El respaldo ruso a Irán se enmarca en un contexto de creciente tensión geopolítica, donde ambos países han fortalecido sus lazos en los últimos años, especialmente en áreas como la defensa, la energía y la resistencia a las sanciones occidentales. Sin embargo, la revelación de este tipo de cooperación militar directa añade una nueva capa de complejidad al conflicto, ya que sugiere una alianza más profunda de lo que se había reconocido públicamente. Expertos en seguridad internacional advierten que esta dinámica podría alterar el equilibrio de poder en la región, especialmente si Washington interpreta estas acciones como una provocación directa.
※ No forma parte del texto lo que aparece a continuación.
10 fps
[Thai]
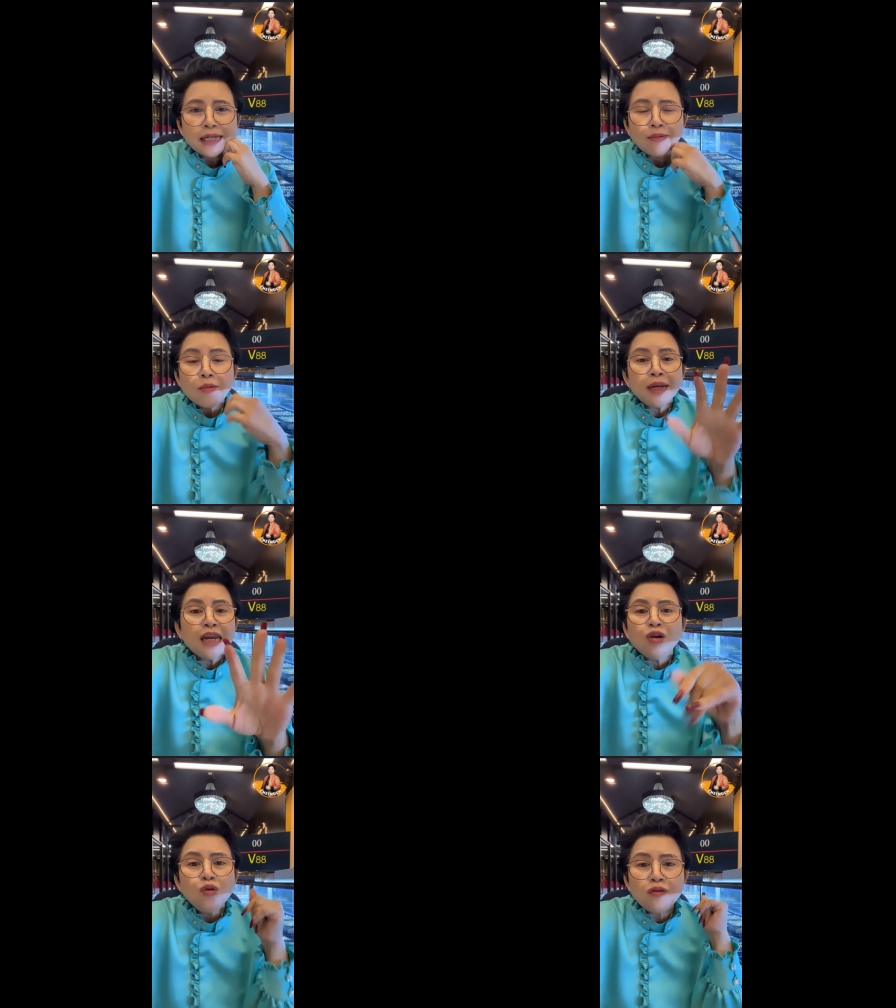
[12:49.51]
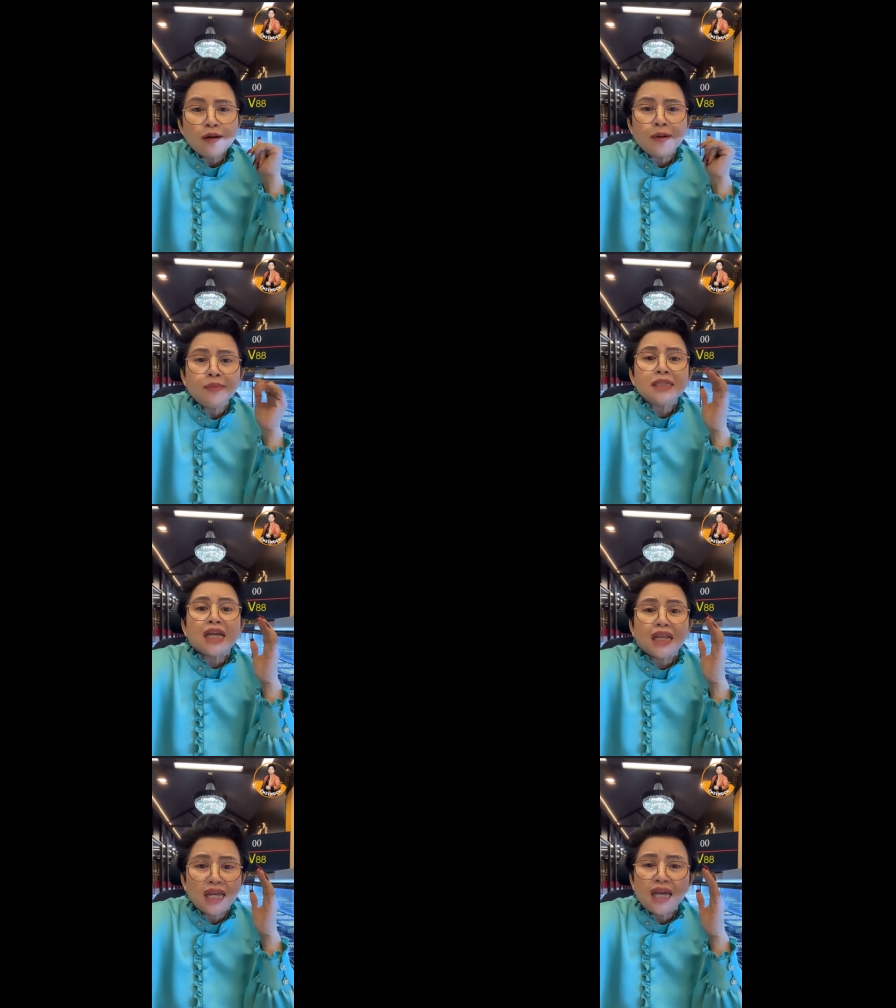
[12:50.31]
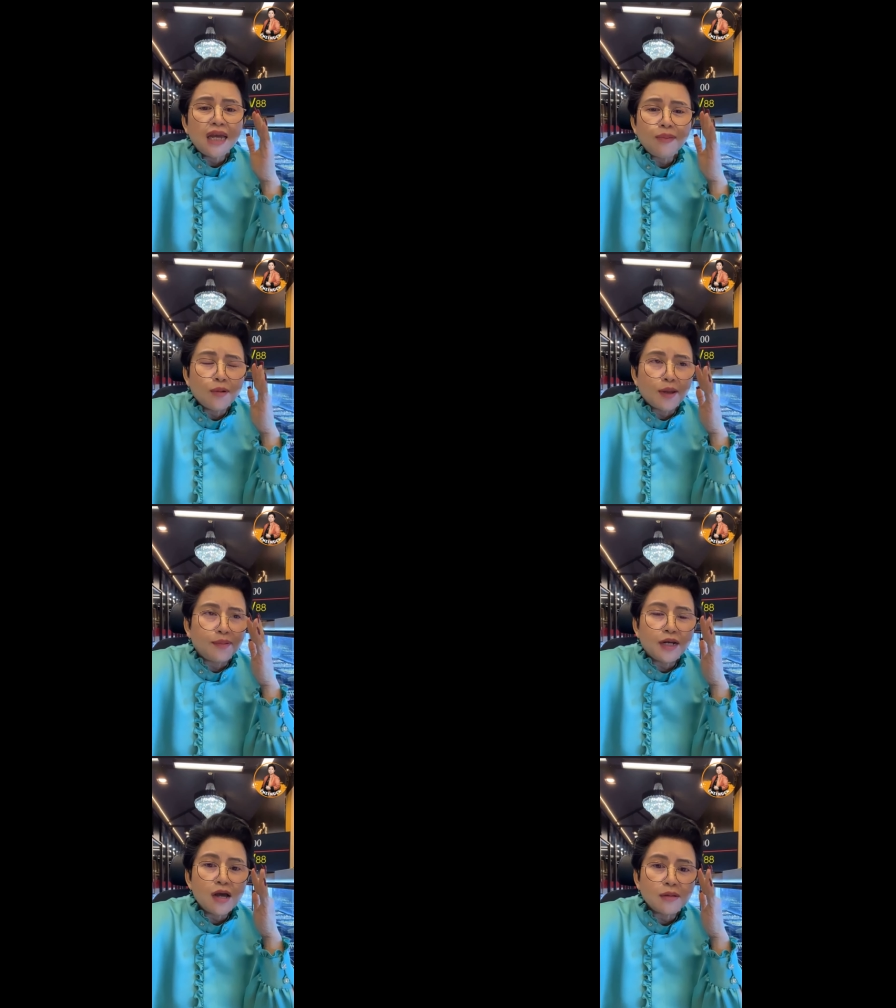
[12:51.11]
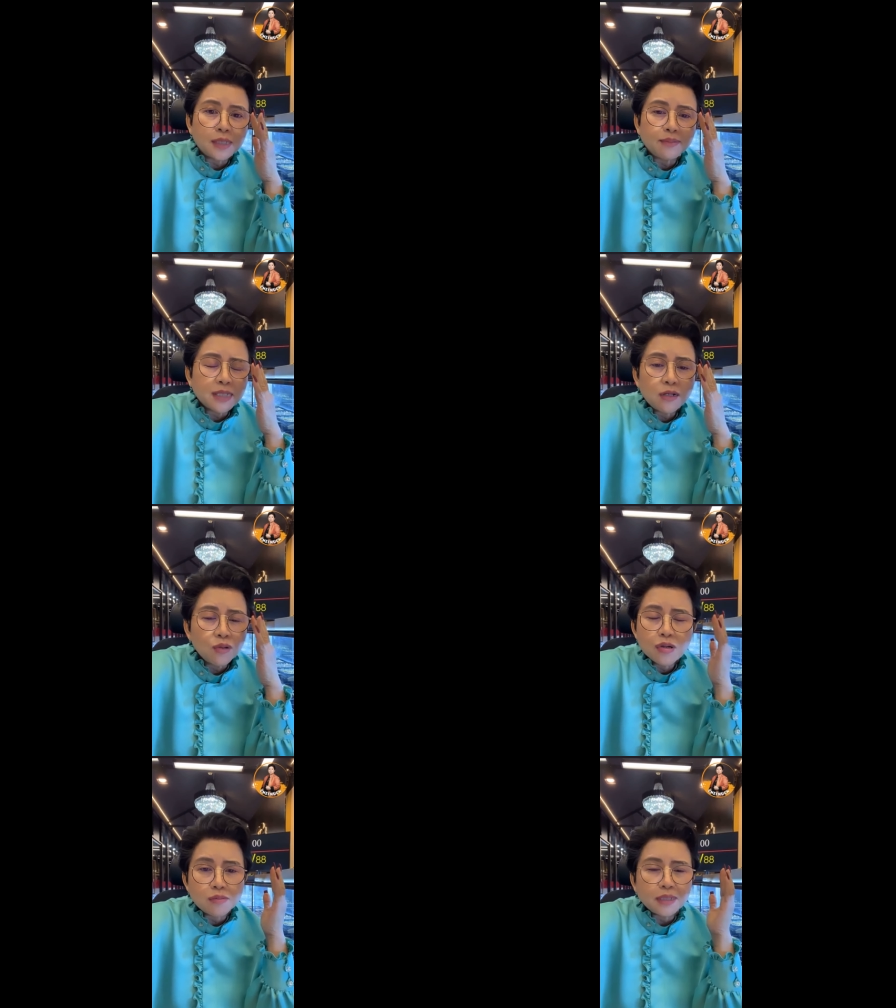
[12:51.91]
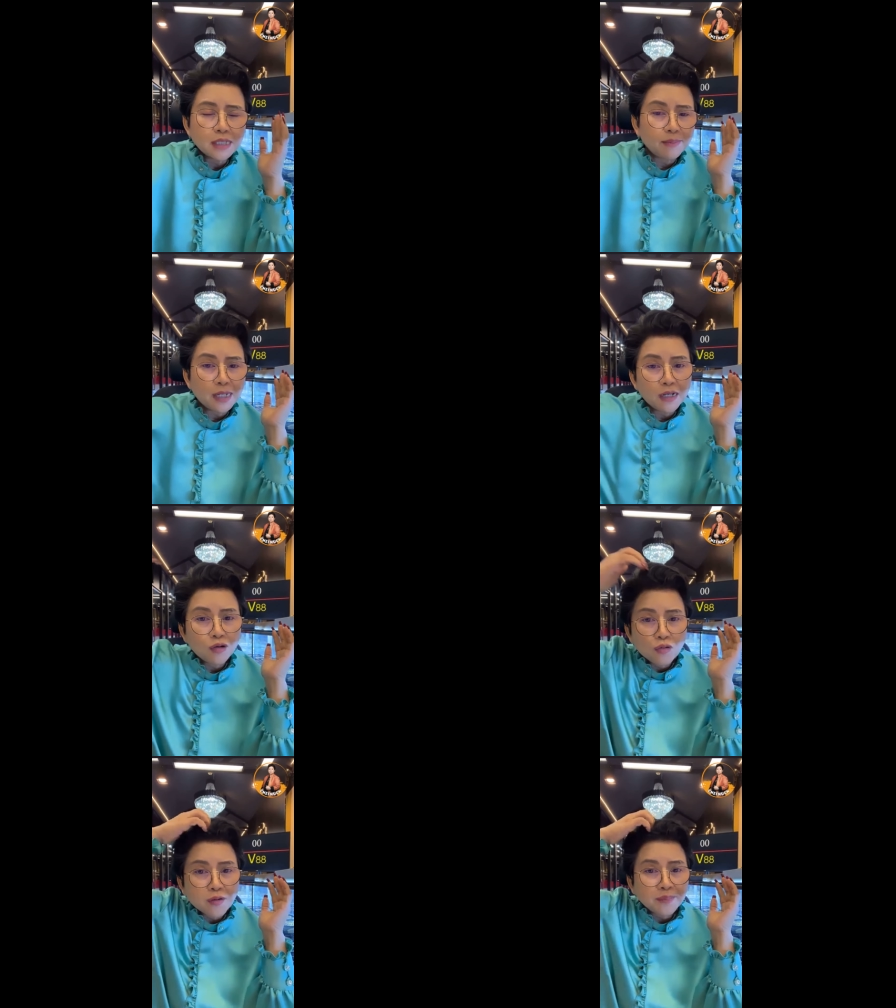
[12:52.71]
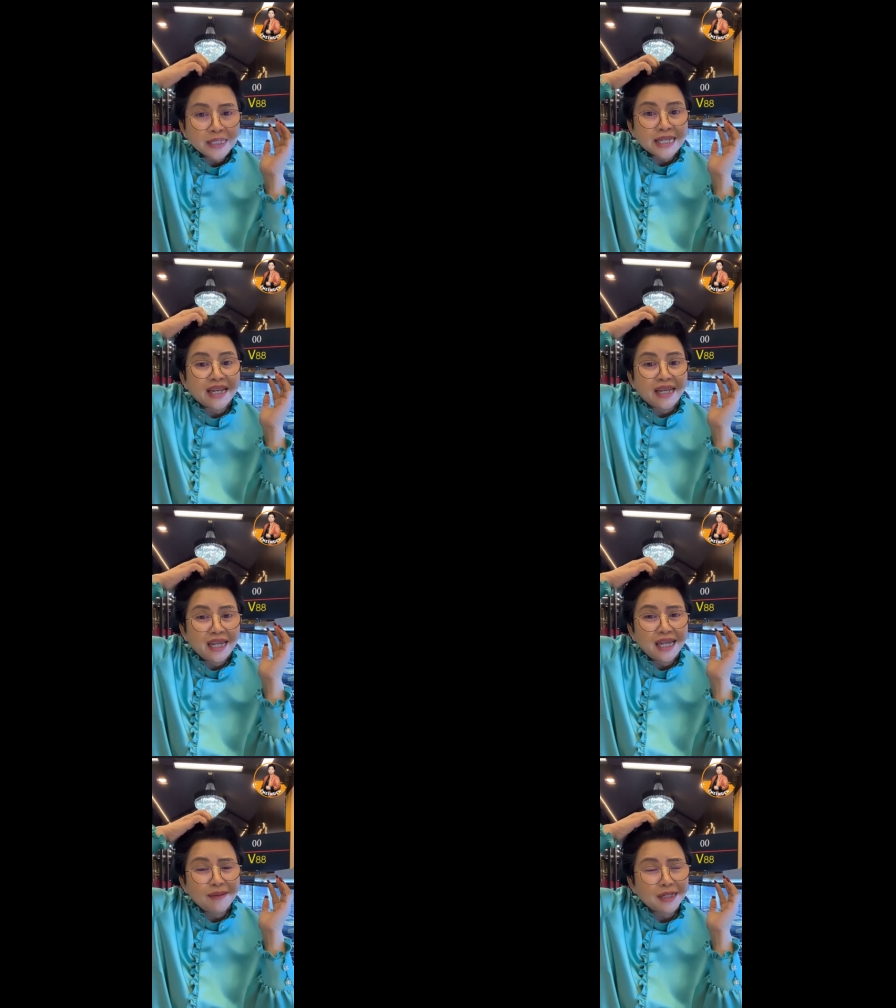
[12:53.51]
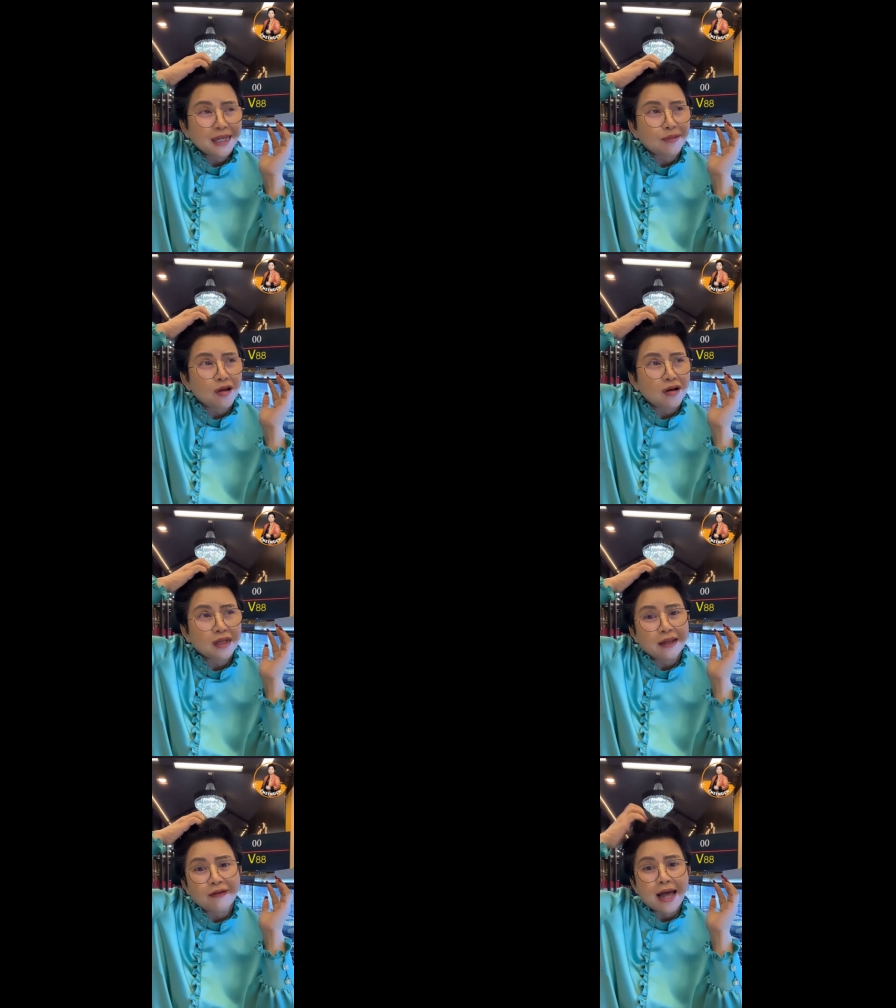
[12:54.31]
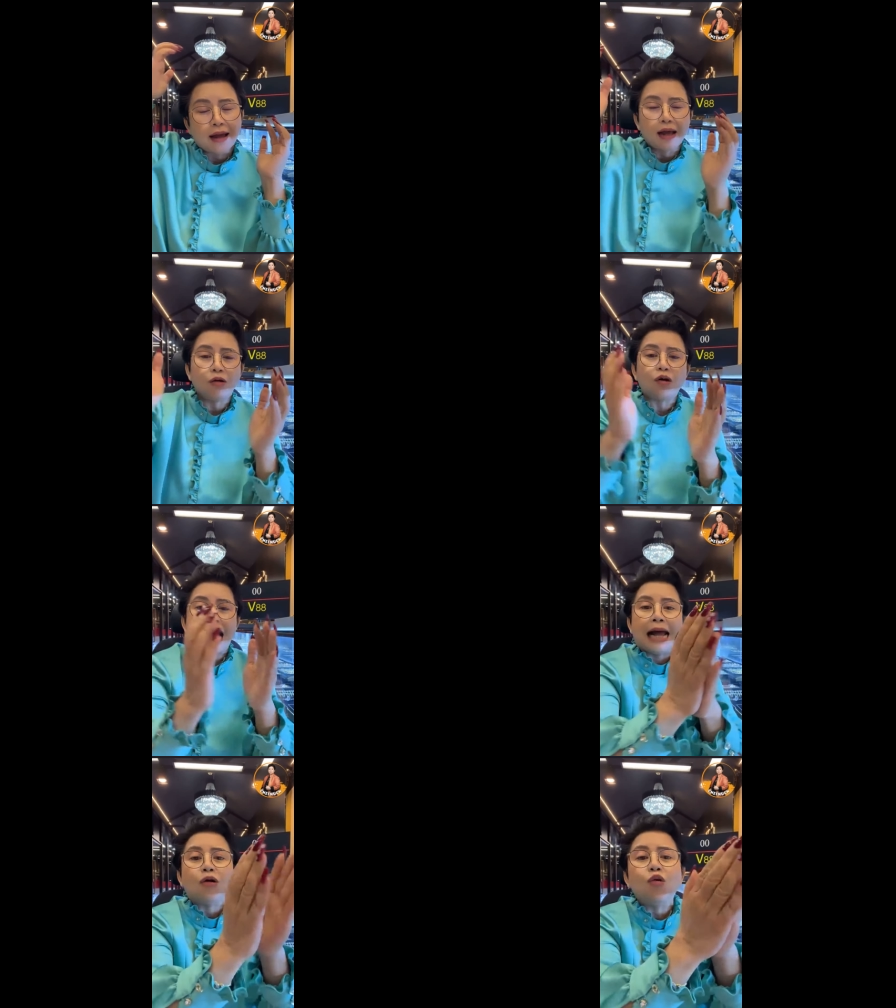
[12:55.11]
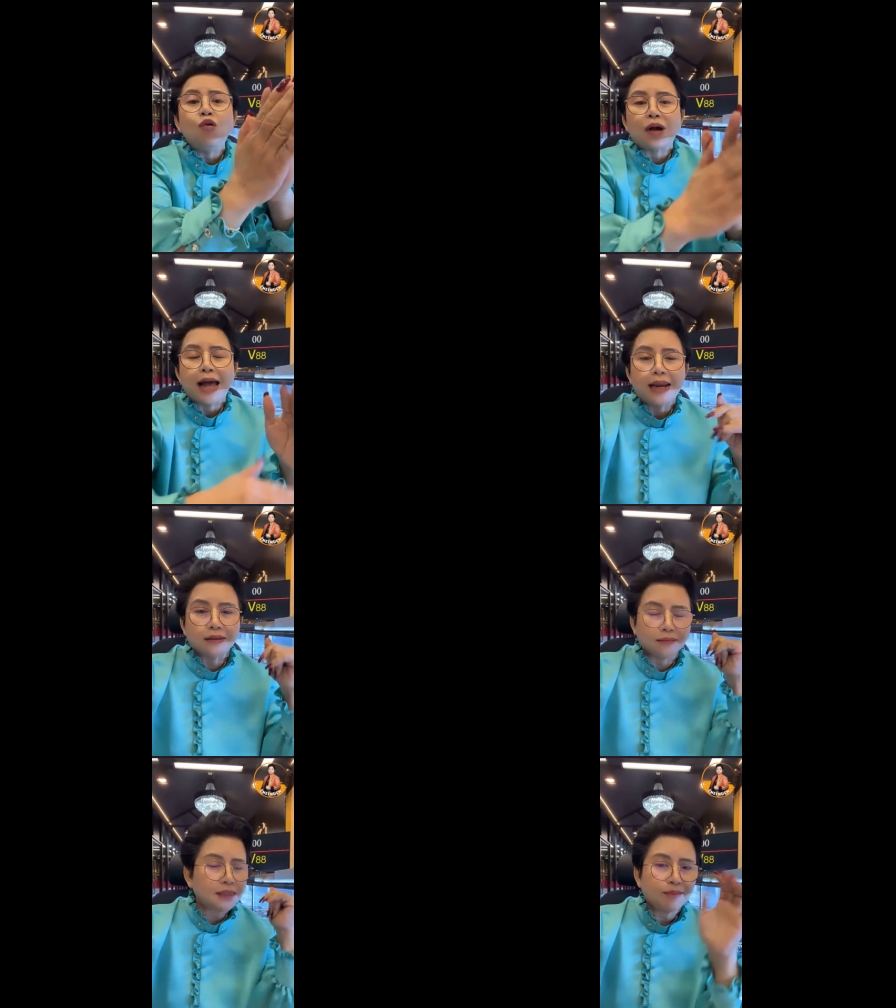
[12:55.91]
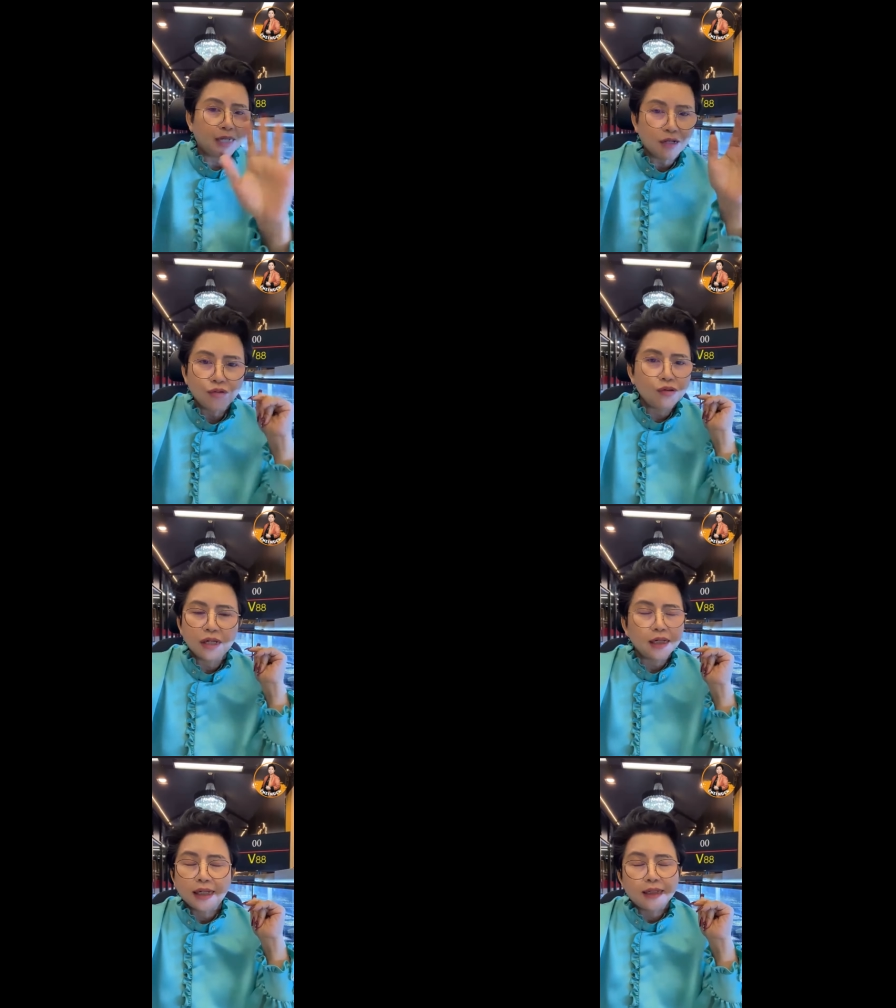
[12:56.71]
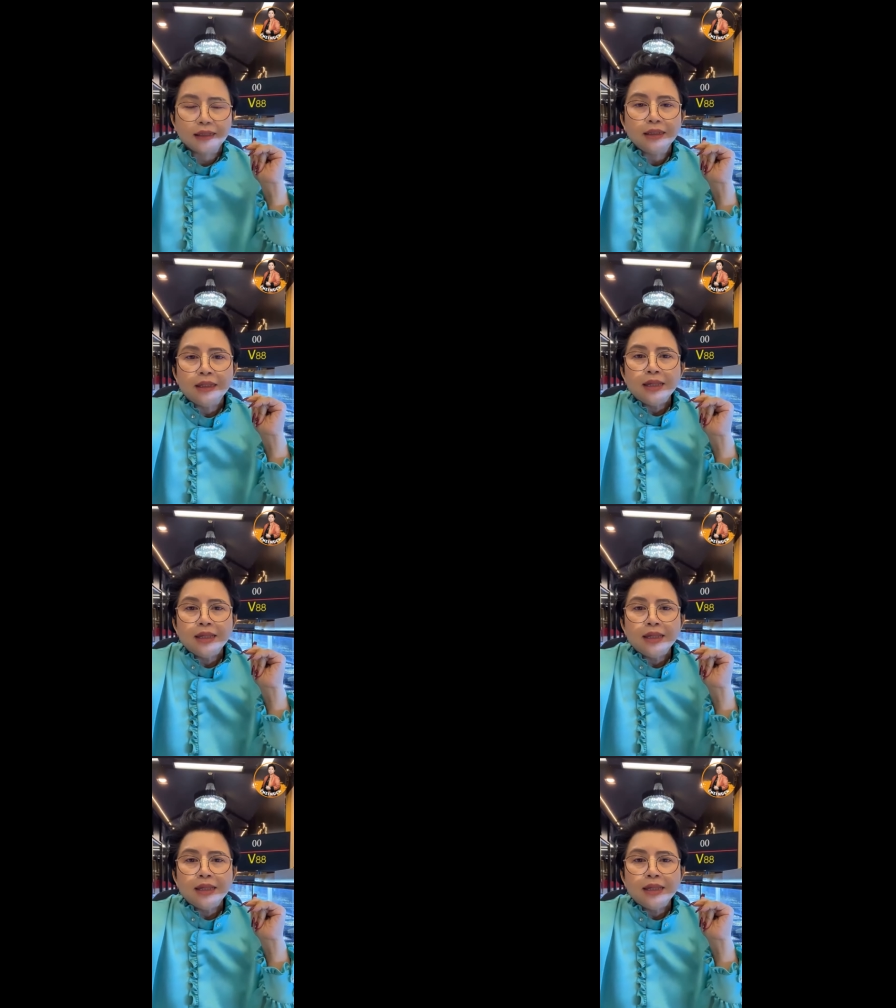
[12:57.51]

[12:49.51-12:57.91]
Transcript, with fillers: แม่เชฟก็ไม่ได้รู้ว่ามันเป็นเศรษฐีพ่อแม่พี่น้องไม่ใช่คิดรู้ ไม่ใช่ไม่ได้รู้มันเป็นเศรษฐี ไม่ใช่ก็คิดว่า เขาขาคู่กัน ไม่ใช่ไม่ได้รู้เลย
Por su parte, Estados Unidos no ha emitido una respuesta oficial a estas acusaciones, aunque analistas señalan que cualquier escalada en el apoyo ruso a Irán podría desencadenar represalias económicas o militares. La situación se complica aún más por la presencia de otros actores regionales, como Israel y Arabia Saudita, que han expresado su preocupación por el fortalecimiento de la alianza entre Moscú y Teherán. Mientras tanto, en el terreno, las fuerzas iraníes continúan sus operaciones, respaldadas por una inteligencia que, según las fuentes consultadas, sería imposible sin la intervención rusa.
El conflicto, que comenzó con un intercambio de ataques entre Irán y Estados Unidos tras un incidente en aguas del golfo Pérsico, ha escalado rápidamente, involucrando a múltiples actores y redefiniendo las alianzas en la región. Aunque Rusia insiste en que no busca una confrontación directa, su papel como facilitador de información crítica para Irán plantea interrogantes sobre sus verdaderas intenciones. En un escenario donde las líneas entre aliados y adversarios se desdibujan, la comunidad internacional observa con cautela los próximos movimientos, conscientes de que cualquier error de cálculo podría tener consecuencias impredecibles.